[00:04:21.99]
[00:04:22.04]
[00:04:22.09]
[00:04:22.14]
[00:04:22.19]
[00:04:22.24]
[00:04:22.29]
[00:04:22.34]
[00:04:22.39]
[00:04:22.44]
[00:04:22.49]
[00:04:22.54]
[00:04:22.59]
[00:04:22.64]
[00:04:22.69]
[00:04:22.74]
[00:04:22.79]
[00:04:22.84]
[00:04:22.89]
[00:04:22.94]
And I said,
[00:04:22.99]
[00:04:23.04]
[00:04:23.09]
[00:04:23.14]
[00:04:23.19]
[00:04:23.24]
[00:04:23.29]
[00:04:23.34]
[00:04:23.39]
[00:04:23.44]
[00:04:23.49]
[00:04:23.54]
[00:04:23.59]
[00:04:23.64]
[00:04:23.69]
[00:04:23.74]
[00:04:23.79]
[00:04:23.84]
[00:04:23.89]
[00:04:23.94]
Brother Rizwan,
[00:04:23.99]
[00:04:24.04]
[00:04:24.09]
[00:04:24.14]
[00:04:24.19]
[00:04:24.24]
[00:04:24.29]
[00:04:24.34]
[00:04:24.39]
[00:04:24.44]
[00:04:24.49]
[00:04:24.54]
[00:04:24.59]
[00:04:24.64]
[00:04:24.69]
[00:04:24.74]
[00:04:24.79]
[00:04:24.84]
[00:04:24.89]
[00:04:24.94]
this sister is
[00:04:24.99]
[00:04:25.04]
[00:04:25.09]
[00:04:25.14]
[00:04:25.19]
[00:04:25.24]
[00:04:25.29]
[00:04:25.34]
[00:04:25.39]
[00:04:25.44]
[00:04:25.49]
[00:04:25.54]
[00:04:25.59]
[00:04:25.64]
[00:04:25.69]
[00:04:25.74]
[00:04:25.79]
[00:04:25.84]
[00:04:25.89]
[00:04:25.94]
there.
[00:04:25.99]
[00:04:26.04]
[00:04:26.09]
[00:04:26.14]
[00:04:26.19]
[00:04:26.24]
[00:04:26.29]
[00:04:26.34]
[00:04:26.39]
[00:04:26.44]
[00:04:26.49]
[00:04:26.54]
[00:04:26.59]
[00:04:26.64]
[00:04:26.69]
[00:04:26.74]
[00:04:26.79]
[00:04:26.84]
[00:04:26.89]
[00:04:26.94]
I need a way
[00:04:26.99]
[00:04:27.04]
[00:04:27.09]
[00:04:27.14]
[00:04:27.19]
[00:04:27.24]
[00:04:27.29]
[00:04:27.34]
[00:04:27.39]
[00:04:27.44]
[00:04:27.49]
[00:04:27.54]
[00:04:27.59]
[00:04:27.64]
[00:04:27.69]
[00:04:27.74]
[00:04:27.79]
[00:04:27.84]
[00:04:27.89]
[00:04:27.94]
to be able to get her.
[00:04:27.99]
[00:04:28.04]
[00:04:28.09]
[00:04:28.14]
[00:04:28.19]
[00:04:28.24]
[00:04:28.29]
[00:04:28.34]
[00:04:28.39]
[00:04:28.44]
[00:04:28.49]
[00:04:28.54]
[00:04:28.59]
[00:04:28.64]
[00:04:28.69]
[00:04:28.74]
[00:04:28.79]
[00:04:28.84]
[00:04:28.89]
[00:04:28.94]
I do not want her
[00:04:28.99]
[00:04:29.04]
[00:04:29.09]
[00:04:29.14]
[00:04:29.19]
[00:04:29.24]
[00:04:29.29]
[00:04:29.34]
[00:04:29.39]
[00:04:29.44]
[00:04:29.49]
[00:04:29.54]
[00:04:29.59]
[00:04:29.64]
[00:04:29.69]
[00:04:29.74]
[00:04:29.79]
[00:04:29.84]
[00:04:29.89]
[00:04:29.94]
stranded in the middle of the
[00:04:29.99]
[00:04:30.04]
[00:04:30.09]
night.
—————
Work to be completed: An exact copy of every record above is required.

Solution:
[00:04:21.99]
[00:04:22.04]
[00:04:22.09]
[00:04:22.14]
[00:04:22.19]
[00:04:22.24]
[00:04:22.29]
[00:04:22.34]
[00:04:22.39]
[00:04:22.44]
[00:04:22.49]
[00:04:22.54]
[00:04:22.59]
[00:04:22.64]
[00:04:22.69]
[00:04:22.74]
[00:04:22.79]
[00:04:22.84]
[00:04:22.89]
[00:04:22.94]
And I said,
[00:04:22.99]
[00:04:23.04]
[00:04:23.09]
[00:04:23.14]
[00:04:23.19]
[00:04:23.24]
[00:04:23.29]
[00:04:23.34]
[00:04:23.39]
[00:04:23.44]
[00:04:23.49]
[00:04:23.54]
[00:04:23.59]
[00:04:23.64]
[00:04:23.69]
[00:04:23.74]
[00:04:23.79]
[00:04:23.84]
[00:04:23.89]
[00:04:23.94]
Brother Rizwan,
[00:04:23.99]
[00:04:24.04]
[00:04:24.09]
[00:04:24.14]
[00:04:24.19]
[00:04:24.24]
[00:04:24.29]
[00:04:24.34]
[00:04:24.39]
[00:04:24.44]
[00:04:24.49]
[00:04:24.54]
[00:04:24.59]
[00:04:24.64]
[00:04:24.69]
[00:04:24.74]
[00:04:24.79]
[00:04:24.84]
[00:04:24.89]
[00:04:24.94]
this sister is
[00:04:24.99]
[00:04:25.04]
[00:04:25.09]
[00:04:25.14]
[00:04:25.19]
[00:04:25.24]
[00:04:25.29]
[00:04:25.34]
[00:04:25.39]
[00:04:25.44]
[00:04:25.49]
[00:04:25.54]
[00:04:25.59]
[00:04:25.64]
[00:04:25.69]
[00:04:25.74]
[00:04:25.79]
[00:04:25.84]
[00:04:25.89]
[00:04:25.94]
there.
[00:04:25.99]
[00:04:26.04]
[00:04:26.09]
[00:04:26.14]
[00:04:26.19]
[00:04:26.24]
[00:04:26.29]
[00:04:26.34]
[00:04:26.39]
[00:04:26.44]
[00:04:26.49]
[00:04:26.54]
[00:04:26.59]
[00:04:26.64]
[00:04:26.69]
[00:04:26.74]
[00:04:26.79]
[00:04:26.84]
[00:04:26.89]
[00:04:26.94]
I need a way
[00:04:26.99]
[00:04:27.04]
[00:04:27.09]
[00:04:27.14]
[00:04:27.19]
[00:04:27.24]
[00:04:27.29]
[00:04:27.34]
[00:04:27.39]
[00:04:27.44]
[00:04:27.49]
[00:04:27.54]
[00:04:27.59]
[00:04:27.64]
[00:04:27.69]
[00:04:27.74]
[00:04:27.79]
[00:04:27.84]
[00:04:27.89]
[00:04:27.94]
to be able to get her.
[00:04:27.99]
[00:04:28.04]
[00:04:28.09]
[00:04:28.14]
[00:04:28.19]
[00:04:28.24]
[00:04:28.29]
[00:04:28.34]
[00:04:28.39]
[00:04:28.44]
[00:04:28.49]
[00:04:28.54]
[00:04:28.59]
[00:04:28.64]
[00:04:28.69]
[00:04:28.74]
[00:04:28.79]
[00:04:28.84]
[00:04:28.89]
[00:04:28.94]
I do not want her
[00:04:28.99]
[00:04:29.04]
[00:04:29.09]
[00:04:29.14]
[00:04:29.19]
[00:04:29.24]
[00:04:29.29]
[00:04:29.34]
[00:04:29.39]
[00:04:29.44]
[00:04:29.49]
[00:04:29.54]
[00:04:29.59]
[00:04:29.64]
[00:04:29.69]
[00:04:29.74]
[00:04:29.79]
[00:04:29.84]
[00:04:29.89]
[00:04:29.94]
stranded in the middle of the
[00:04:29.99]
[00:04:30.04]
[00:04:30.09]
night.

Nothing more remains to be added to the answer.